Joy Pullman explains in a column for The Federalist website why a higher education data-collection proposal that’s attracting support from right-of-center thinkers is off the mark.

Some of my right-leaning heroes (insofar as politicians are worthy of being heroes) are ganging up with other politicos to support the dull-sounding but pernicious policy of a federal unit-record system for higher education. The skinny: This bugger would expand federal cradle-to-grave surveillance of we, the people, and further centralize our already micromanaged economy. And Rep. Paul Ryan, Sen. Marco Rubio, and Rep. Mia Love are leading cosponsors. Jigga what?

A “unit record” system is basically a one-stop, portable data profile of every person who enters higher education. The idea is to make it easier for government to track, and eventually influence, who enters what field of study and subsequent career. To justify this monstrosity, the press release from Love and Co. echoes widespread complaints about how a college degree (and its accompanying debt) doesn’t necessarily lead to a job that can help students pay off that debt as comfortably as they’d like. We’ve all heard that, right? …

… Florida Gov. Rick Scott recently encapsulated the general Republican view: “If I’m going to take money from a citizen to put into education then I’m going to take that money to create jobs. So I want that money to go to degrees where people can get jobs in this state. Is it a vital interest of the state to have more anthropologists? I don’t think so.” …

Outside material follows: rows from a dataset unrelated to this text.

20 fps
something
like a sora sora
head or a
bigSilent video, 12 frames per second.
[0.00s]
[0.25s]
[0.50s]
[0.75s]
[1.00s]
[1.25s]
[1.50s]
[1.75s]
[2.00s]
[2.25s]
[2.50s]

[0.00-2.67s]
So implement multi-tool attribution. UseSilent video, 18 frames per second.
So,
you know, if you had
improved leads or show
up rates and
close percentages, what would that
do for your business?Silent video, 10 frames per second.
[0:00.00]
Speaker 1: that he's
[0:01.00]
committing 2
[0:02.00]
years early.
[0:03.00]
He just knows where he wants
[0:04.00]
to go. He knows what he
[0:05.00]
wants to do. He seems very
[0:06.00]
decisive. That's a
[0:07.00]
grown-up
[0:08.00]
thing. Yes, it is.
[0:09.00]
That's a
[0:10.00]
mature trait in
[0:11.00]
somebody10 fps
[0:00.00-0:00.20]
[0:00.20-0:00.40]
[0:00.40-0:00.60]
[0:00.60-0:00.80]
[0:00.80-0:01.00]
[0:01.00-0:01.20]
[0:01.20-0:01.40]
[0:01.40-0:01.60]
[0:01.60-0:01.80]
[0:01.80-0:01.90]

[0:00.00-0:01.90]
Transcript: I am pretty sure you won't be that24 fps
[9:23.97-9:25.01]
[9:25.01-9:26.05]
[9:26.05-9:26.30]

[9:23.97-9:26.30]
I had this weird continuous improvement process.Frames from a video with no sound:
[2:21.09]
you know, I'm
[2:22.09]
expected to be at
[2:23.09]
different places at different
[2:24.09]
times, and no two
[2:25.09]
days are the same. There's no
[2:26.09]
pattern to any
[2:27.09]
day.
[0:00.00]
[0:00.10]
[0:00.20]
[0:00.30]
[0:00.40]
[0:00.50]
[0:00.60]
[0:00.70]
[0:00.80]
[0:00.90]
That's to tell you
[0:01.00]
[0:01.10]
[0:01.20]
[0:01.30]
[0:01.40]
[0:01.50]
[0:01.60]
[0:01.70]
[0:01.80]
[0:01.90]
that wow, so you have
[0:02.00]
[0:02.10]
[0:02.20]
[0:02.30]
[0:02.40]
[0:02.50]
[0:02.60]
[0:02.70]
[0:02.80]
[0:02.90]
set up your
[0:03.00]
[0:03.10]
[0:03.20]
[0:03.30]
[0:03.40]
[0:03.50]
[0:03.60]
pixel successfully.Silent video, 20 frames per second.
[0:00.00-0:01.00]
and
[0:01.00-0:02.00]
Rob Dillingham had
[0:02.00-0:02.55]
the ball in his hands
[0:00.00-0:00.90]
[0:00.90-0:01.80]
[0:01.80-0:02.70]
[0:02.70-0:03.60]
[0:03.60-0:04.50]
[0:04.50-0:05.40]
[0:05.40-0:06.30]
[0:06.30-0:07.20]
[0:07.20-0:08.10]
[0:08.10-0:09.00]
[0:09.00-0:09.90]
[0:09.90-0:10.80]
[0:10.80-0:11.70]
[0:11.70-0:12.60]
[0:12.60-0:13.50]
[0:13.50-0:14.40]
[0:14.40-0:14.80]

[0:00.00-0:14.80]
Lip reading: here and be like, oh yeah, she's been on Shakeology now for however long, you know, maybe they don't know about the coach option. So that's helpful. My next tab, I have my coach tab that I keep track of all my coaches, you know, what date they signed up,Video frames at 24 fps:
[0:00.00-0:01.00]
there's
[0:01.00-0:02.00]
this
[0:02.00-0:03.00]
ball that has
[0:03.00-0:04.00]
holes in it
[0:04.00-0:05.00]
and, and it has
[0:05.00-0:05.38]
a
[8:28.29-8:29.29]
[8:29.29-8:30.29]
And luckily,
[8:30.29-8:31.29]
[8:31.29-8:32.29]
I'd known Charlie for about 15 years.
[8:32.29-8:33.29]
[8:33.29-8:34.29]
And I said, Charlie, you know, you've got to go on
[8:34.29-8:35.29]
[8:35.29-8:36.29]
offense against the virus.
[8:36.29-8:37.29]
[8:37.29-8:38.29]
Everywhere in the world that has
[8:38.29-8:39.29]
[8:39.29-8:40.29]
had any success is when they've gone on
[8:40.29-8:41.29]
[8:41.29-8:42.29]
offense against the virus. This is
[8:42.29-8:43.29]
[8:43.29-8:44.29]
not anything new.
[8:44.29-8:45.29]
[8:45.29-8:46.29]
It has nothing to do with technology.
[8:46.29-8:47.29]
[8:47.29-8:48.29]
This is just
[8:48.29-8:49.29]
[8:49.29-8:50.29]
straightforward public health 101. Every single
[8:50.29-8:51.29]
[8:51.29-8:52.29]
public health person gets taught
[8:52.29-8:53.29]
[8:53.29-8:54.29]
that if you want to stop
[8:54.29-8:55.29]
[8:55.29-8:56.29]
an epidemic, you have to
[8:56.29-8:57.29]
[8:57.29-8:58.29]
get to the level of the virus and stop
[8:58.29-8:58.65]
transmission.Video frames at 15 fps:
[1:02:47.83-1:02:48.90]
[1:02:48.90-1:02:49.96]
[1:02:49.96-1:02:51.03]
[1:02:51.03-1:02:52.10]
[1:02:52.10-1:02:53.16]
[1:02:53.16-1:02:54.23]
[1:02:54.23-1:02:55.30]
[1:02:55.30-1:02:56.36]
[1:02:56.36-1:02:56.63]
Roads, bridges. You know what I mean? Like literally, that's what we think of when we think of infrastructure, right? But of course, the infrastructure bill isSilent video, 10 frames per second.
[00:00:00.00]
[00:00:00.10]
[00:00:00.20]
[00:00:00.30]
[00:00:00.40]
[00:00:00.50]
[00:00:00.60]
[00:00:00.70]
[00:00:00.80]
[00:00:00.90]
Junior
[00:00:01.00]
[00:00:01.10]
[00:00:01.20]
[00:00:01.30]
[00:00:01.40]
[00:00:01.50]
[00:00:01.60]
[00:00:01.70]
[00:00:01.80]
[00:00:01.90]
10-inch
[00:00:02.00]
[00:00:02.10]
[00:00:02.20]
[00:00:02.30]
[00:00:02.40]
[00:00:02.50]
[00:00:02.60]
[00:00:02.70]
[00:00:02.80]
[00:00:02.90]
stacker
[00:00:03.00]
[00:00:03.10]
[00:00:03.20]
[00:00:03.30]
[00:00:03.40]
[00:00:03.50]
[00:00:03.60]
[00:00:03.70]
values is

… Here, let’s discuss the political problem with a unit-record system as a potential solution to the very real problem that America’s higher-education system is certainly consuming millions if not billions of dollars that never benefit the individuals using them, let alone the rest of us, who provide them.

The Student Right to Know Before You Go Act of 2015 would eliminate the federal ban on a unit-record system and demand that colleges send the federal government more information about students so federal bureaucrats can connect and expand several existing government and private data systems. The idea is to track kids through college and into the workforce to find what majors in what schools lead to what jobs and incomes. But that’s not the half of it.

The text of the bill indicates that the U.S. Education Secretary can tap whatever agencies he wants to mix and match this data. Smooth—if one is all aboard with letting unelected bureaucrats control what information the feds collect about American citizens who, remember, are supposed to boss government, not get bossed by it.